Desafios do Gate em operações com suspeitas de explosivos
Contexto
A Polícia Militar de São Paulo conta com o Grupo de Ações Táticas Especiais (Gate) para lidar com ocorrências envolvendo artefatos explosivos. Essas situações exigem uma abordagem cuidadosa e especializada, envolvendo treinamento aprofundado e equipamentos especializados.
Formação e Treinamento
O comandante do Comando de Policiamento de Choque, coronel Valmor Racorti, destaca que o processo de formação para os policiais responsáveis por desarmar artefatos explosivos varia dependendo da especialidade. Em caso de um explosivista, que é o profissional responsável pela aproximação do artefato, o treinamento pode levar até 2 anos.
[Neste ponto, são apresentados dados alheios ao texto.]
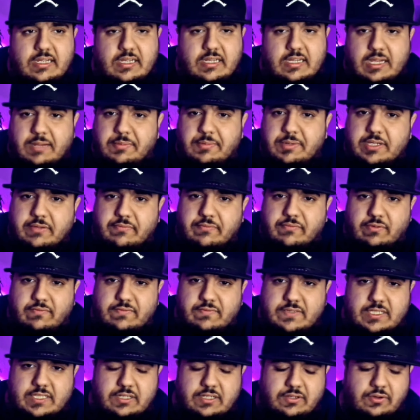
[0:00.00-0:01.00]
Gebe ich ihm
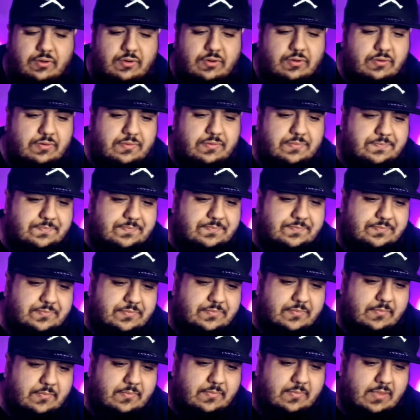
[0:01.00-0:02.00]
50 Euro.
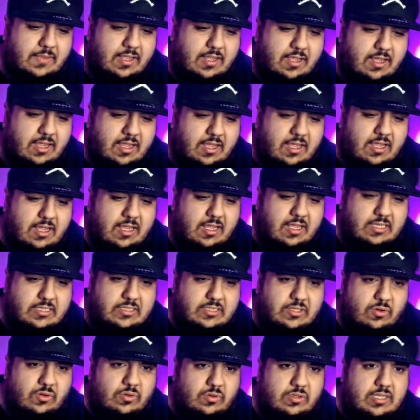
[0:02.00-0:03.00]

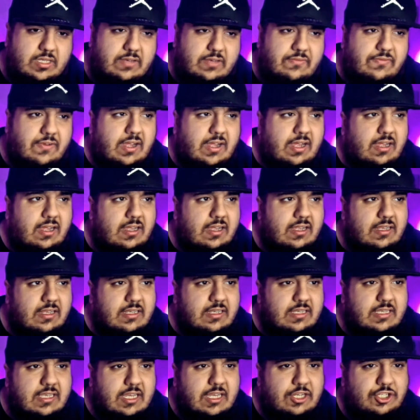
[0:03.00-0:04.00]
So, und das war
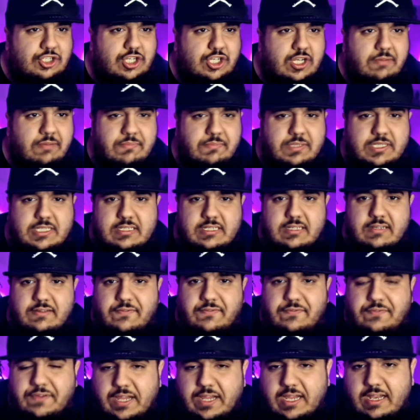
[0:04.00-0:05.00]
der schlimmste
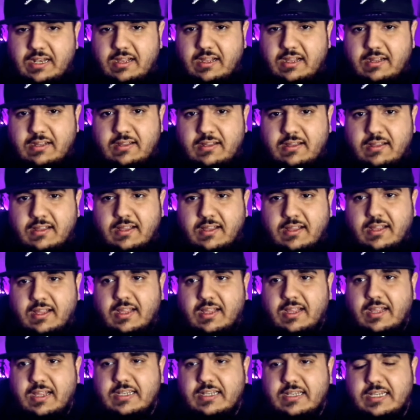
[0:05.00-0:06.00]
Fehler,
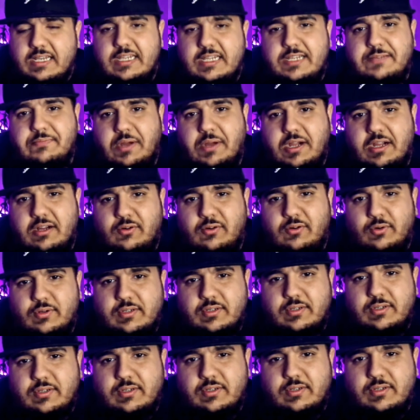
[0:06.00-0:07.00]
den ich machen
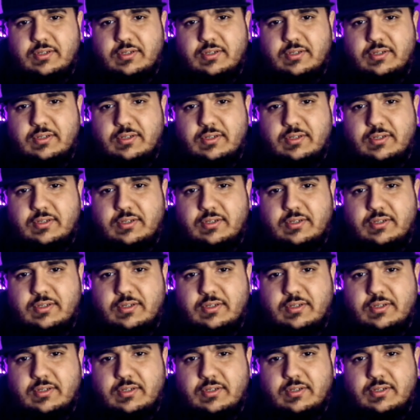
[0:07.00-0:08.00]
konnte. Weil ich
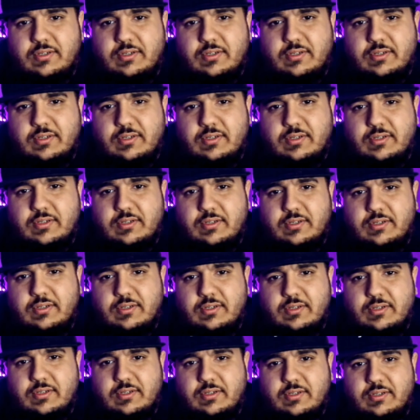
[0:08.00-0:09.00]
wegen diesen
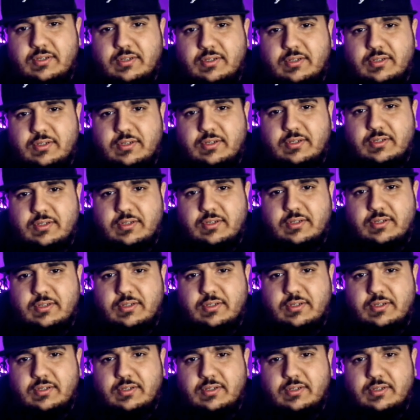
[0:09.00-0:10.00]
50 Euro
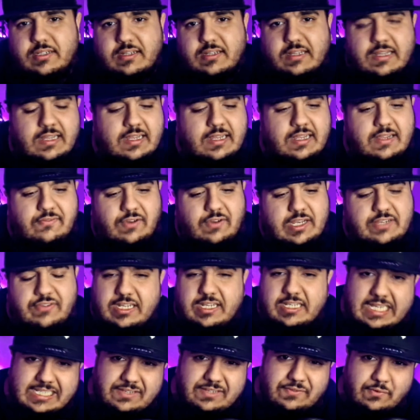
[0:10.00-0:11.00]
am Ende
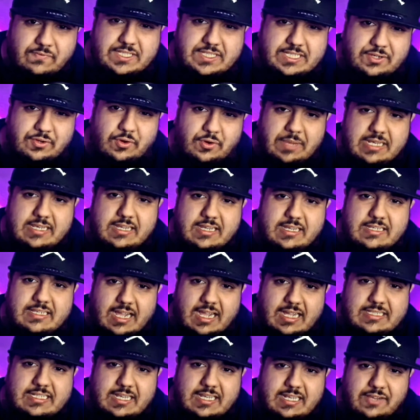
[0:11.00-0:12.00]
tatsächlich vor
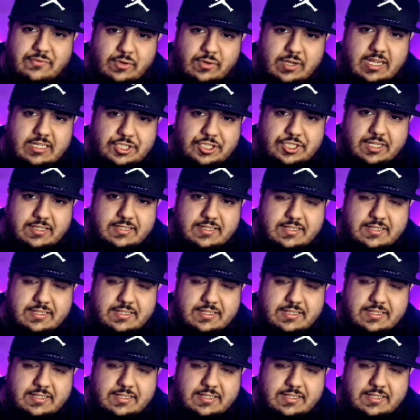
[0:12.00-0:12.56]
Gericht stand.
“A principal dificuldade na abordagem a uma vítima com um artefato explosivo é manter a pessoa tranquila para identificar o problema. Muitas vezes esse contato é feito à distância e o agente orienta a própria vítima sobre os procedimentos a serem seguidos,” explica Racorti.
Uso de Robôs
Não raras vezes, o Gate utiliza robôs para realizar intervenções seguras em situações de suspeita de bombas. Esses equipamentos permitem que os policiais trabalhem com menor exposição ao risco.
Repercussão
A importância do trabalho dos agentes do Gate é reconhecida pela população e autoridades, uma vez que a segurança pública depende de profissionais altamente capacitados para lidar com situações perigosas como essas.
O que vem agora
Ao final da formação, os agentes do Gate devem passar por avaliações e continuar recebendo treinamentos regulares. A equipe também recebe assistência psicológica para lidar com a pressão emocional envolvida em operações com artefatos explosivos.